Advertisement

Speaking out on global trade war

Friday February 05 2016
book

Many a professional woman with tell you that it has been her workplace experience to find that a thing is not considered said until a male colleague has repeated exactly what she said just a few moments earlier.

Black people working in largely white environments have spoken of a similar experience.

And this it may also be the case in dialogue between nations. The economic woes of Greece have brought to centre stage the devastation that austerity programmes cause the locals.

However, Greece’s eight years of IMF/World Bank austerity — with all the attendant bullying, diplomatic racism, condescension, and ritualised humiliations — have been the daily experience of the average Third World country for the last quarter-century or more.

Professor Yash Tandon’s book Trade is War, is an attempt to break through such silences through a forensic journey through the African/Third World experience of being Greece, long before today’s Greece also became Africa.

His is not a simple complaint or comparison. The book highlights attempts to establish a fair and just international trade regime, and how this ideal continues to be deliberately thwarted by powerful global financial industries.

Advertisement

At this point, Prof Tandon could have made the book even more concrete by drawing more on his personal experience in the post-Idi Amin coalition government (April 1979 to May 1980). Brief as it was, it certainly experienced hostility from Western economic “partners.”

Instead, he chooses to paint on a broader canvas, and narrate the wider story of how he became an eyewitness to, and participant in, the almost unknowable inner workings of the global trade system.

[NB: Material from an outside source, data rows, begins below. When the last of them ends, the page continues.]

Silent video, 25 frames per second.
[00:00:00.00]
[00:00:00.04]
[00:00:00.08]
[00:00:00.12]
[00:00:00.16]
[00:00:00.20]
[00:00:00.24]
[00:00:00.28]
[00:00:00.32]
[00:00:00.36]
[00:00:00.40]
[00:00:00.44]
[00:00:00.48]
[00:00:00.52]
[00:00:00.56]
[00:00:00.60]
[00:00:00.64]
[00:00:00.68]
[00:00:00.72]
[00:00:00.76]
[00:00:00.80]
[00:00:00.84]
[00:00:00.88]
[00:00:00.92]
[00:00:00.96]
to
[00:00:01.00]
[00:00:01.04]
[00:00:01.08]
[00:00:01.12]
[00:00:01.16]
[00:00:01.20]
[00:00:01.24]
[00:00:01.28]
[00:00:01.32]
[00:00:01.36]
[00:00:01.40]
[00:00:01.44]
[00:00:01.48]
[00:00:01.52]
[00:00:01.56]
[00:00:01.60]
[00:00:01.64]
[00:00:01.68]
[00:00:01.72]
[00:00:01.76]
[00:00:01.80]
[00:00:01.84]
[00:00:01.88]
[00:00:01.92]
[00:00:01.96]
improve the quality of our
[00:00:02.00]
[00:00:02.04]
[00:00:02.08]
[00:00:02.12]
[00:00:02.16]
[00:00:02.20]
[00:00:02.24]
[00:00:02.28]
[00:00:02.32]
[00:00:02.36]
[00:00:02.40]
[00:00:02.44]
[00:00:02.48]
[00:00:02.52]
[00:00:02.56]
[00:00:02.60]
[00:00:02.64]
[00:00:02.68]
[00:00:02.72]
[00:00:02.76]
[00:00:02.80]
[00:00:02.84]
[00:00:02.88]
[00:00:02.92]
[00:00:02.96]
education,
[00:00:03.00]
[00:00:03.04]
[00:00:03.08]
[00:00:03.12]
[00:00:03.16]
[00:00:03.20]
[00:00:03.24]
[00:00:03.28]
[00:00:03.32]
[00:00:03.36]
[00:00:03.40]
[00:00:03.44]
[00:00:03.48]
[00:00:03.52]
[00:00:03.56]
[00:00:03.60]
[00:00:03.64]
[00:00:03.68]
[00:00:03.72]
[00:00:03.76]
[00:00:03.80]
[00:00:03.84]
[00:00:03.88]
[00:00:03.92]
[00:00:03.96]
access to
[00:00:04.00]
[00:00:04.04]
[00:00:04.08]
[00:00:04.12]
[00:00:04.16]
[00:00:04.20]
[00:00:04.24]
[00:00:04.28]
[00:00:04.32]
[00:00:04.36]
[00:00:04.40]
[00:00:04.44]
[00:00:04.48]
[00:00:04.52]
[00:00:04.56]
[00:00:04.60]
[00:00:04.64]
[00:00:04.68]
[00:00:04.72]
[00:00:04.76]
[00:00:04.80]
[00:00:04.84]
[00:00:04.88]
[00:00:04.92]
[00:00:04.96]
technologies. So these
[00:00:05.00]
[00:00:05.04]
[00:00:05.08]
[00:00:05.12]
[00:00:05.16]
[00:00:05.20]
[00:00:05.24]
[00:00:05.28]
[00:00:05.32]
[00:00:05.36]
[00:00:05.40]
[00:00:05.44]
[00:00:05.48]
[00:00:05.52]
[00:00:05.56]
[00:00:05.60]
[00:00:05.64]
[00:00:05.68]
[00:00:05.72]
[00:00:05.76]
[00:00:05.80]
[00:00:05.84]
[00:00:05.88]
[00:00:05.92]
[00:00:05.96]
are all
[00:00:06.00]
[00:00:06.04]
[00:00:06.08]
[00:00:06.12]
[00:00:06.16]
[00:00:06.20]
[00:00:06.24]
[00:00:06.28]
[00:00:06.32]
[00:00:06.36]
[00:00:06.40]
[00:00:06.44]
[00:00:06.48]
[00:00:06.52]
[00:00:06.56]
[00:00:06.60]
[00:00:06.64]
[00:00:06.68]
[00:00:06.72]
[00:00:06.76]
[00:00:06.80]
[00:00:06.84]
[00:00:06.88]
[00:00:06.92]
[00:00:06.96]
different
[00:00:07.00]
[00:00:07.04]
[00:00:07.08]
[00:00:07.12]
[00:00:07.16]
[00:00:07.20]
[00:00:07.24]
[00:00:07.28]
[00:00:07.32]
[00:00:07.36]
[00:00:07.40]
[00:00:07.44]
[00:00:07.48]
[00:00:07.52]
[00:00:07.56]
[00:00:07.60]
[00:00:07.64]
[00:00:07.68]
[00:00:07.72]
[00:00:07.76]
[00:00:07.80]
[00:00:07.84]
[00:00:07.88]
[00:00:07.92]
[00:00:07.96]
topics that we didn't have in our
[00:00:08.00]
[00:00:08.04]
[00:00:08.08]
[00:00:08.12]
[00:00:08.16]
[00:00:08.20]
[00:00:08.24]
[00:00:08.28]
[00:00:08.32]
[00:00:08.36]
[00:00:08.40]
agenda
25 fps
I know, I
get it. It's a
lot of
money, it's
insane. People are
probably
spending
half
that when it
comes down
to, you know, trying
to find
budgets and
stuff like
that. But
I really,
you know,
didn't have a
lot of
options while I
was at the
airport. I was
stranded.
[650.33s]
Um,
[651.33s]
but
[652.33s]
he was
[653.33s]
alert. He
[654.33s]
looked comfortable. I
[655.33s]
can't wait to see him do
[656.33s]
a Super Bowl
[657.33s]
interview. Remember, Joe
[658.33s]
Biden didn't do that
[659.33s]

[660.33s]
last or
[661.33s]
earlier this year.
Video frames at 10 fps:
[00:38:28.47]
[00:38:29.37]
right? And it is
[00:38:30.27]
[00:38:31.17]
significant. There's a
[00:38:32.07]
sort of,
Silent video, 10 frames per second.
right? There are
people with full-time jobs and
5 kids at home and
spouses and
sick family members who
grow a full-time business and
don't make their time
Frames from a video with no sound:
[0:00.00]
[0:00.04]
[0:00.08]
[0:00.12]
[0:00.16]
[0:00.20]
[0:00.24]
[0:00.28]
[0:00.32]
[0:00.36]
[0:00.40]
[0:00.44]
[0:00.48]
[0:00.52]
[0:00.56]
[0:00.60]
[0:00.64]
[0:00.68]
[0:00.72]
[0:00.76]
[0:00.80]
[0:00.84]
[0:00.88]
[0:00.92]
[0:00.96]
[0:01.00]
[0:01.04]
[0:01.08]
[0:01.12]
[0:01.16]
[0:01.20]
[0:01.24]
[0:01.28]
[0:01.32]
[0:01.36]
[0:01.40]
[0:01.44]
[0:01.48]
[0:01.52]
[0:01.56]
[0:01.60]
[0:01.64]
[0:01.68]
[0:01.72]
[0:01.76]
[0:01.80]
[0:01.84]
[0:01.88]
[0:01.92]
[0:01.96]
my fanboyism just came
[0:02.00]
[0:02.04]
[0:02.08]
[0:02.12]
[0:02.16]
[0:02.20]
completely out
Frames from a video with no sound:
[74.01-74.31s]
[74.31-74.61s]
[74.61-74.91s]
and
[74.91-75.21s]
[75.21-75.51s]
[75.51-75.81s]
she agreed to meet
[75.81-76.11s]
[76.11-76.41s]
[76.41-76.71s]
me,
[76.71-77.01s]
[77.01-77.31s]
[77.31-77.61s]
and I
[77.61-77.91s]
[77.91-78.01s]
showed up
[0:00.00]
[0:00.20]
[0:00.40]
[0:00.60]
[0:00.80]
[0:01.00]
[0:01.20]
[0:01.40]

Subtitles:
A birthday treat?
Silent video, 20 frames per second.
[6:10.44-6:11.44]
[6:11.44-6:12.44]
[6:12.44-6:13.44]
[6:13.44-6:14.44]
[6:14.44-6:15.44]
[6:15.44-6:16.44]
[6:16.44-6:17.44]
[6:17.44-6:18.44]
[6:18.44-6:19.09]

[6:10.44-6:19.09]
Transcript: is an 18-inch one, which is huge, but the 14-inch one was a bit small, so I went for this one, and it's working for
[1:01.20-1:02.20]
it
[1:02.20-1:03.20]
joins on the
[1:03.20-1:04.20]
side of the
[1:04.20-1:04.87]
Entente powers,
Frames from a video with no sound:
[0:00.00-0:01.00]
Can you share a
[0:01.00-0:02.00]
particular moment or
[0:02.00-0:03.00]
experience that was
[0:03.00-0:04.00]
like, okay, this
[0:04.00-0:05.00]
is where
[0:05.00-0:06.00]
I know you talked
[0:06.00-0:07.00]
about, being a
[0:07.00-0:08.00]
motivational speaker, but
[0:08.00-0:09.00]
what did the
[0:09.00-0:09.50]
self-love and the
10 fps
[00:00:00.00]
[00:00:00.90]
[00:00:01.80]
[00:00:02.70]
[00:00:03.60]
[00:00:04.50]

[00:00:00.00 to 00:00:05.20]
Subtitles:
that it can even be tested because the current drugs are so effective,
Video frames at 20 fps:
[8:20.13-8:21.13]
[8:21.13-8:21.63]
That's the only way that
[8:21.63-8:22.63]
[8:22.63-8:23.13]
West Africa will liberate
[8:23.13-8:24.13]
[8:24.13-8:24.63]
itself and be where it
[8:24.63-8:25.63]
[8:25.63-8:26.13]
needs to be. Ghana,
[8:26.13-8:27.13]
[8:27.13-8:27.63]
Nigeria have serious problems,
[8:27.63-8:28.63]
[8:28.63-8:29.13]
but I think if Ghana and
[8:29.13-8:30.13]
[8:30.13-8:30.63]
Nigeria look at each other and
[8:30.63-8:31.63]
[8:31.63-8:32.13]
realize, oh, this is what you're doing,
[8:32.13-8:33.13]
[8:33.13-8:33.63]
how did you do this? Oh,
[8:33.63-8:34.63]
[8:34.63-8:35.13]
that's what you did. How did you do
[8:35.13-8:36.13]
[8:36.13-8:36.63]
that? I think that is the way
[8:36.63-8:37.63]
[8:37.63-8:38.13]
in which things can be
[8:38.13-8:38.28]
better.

Over that period of time, he sat with presidents, held disputations with white development and trade “experts” (and was often mocked or ignored by them), learned lessons at the feet of African peasants, and fought — sometimes successfully — against unjust trade pacts.

The book is informative: Prof Tandon says the current global trade regime is a racket in which the US and wealthy nations of Western Europe hide behind biased international bodies to promote the interests of their own corporations so as to systematically rob the people of poorer countries.

He adds that the system is historically rooted in organised criminality, and maintained through a series of unequal treaties whose origin can be traced to the imposed “treaties” that followed the military defeats of native African, Arab, American and Asian people from as far back as 500 years ago.

As such, current global trade arrangements are merely an update of those terms of surrender, and in practice, amount to a continuation of the objectives of those wars.

He says this state of affairs is in a deep crisis, and must be dismantled — if not overthrown — before it brings on an ecological, social, and economic catastrophe that destroys the planet.

The author sets himself a monumental task in trying to give us a detailed explanation of the state of the current global trade regime, how it works, and who benefits and who loses from its workings.

Prof Tandon has cut through decades of diplomatic double-speak, political bamboozling and fake histories.

“To understand Africa, one must understand Europe,” he writes, “just as to understand the poor, one has to understand how the rich got rich in the first place.”

His challenge to us is to master the histories of two of three continents, a 500-year-old economic system, the evolution of international law and the creation of trade bodies.

Europe is now being forced, one country at a time, to swallow the austerity medicine that its financial system has long imposed on Africa.

Although the book has been written for Africans, it may just help the beleaguered Europeans to embrace their new status as austerity-bound, or even join the veterans in the fight against it.